The challenge
Signing off on a new venture
After 12 years of working for a large sign shop, Martin Wall decided that he especially liked the “Grand Opening” sign. Martin Sign Company was born in 2011, giving the art major a chance to develop his own handcrafted signs for the SF MoMa museum, reservations service OpenTable, and other customers. For the first time, Wall not only had creative freedom, but also the freedom to run his business the way he wanted. At his previous job, Wall wasted precious time relying on DVDs and external drives to send designs to clients. His old company’s server was not exactly user-friendly either. “The minute you left the company premises, you couldn’t access any of your files,” says Wall.

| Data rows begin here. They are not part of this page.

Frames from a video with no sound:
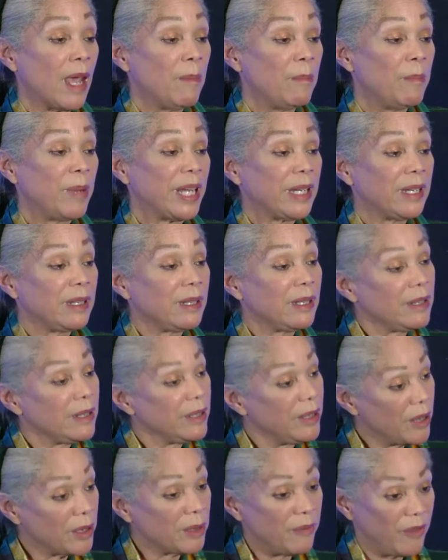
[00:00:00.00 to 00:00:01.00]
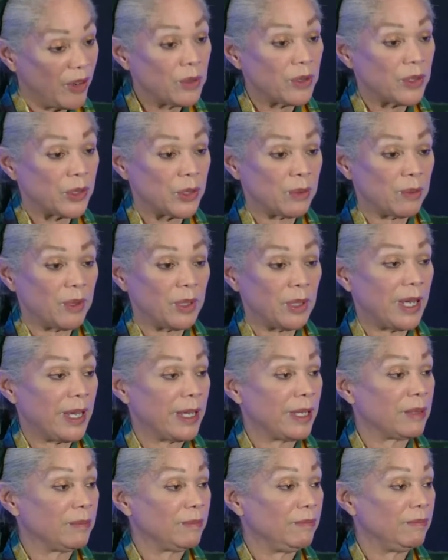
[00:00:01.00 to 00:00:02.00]
But young folks were like,
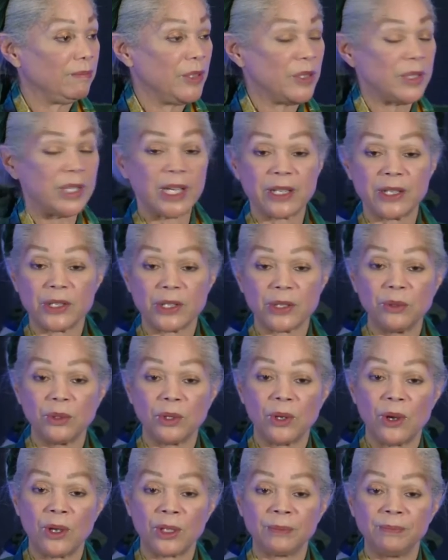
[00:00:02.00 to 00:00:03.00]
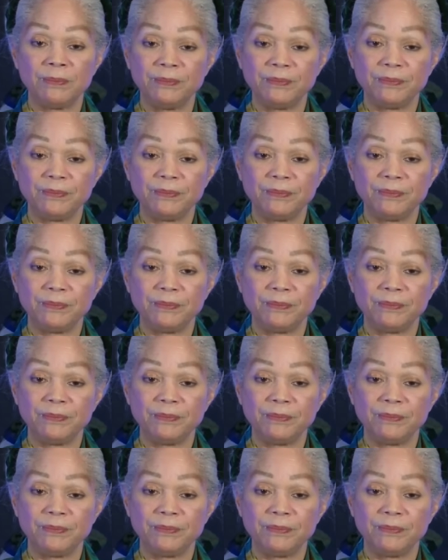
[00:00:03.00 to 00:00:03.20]
you're taking too long.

Martin Sign Company’s first location was a 700-square foot “closet” in San Francisco’s Mission District, where Wall and business partner Matt Cella could keep in sync through frequent conversations and emails. But after hiring the company’s first designer, the email traffic picked up considerably. Having used a personal Dropbox account for sharing his personal art projects, Wall decided to move to Dropbox to help keep files in order at work. “We needed to get professional, and we already knew and loved Dropbox,” he says. “We really wanted to invest in the right technology and make sure we were staying current.”
With Dropbox’s flexibility, I can easily add a user at a moment’s notice or make a client’s life easier by sharing art in a folder. That scalability has allowed us to grow a lot faster than I thought was possible as a small business.